→ **WORK ITEM**:
Each of the entries below needs to be given again exactly.

====== DATA

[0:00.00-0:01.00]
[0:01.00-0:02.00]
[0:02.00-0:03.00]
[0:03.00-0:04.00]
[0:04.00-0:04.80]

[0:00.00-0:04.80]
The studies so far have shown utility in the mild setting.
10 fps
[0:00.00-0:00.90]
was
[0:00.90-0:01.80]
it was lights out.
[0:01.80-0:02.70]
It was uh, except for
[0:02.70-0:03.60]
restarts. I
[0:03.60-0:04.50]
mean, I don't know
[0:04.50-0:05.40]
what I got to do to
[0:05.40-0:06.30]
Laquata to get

============

→ **ANSWER AREA**:
[0:00.00-0:01.00]
[0:01.00-0:02.00]
[0:02.00-0:03.00]
[0:03.00-0:04.00]
[0:04.00-0:04.80]

[0:00.00-0:04.80]
The studies so far have shown utility in the mild setting.
10 fps
[0:00.00-0:00.90]
was
[0:00.90-0:01.80]
it was lights out.
[0:01.80-0:02.70]
It was uh, except for
[0:02.70-0:03.60]
restarts. I
[0:03.60-0:04.50]
mean, I don't know
[0:04.50-0:05.40]
what I got to do to
[0:05.40-0:06.30]
Laquata to get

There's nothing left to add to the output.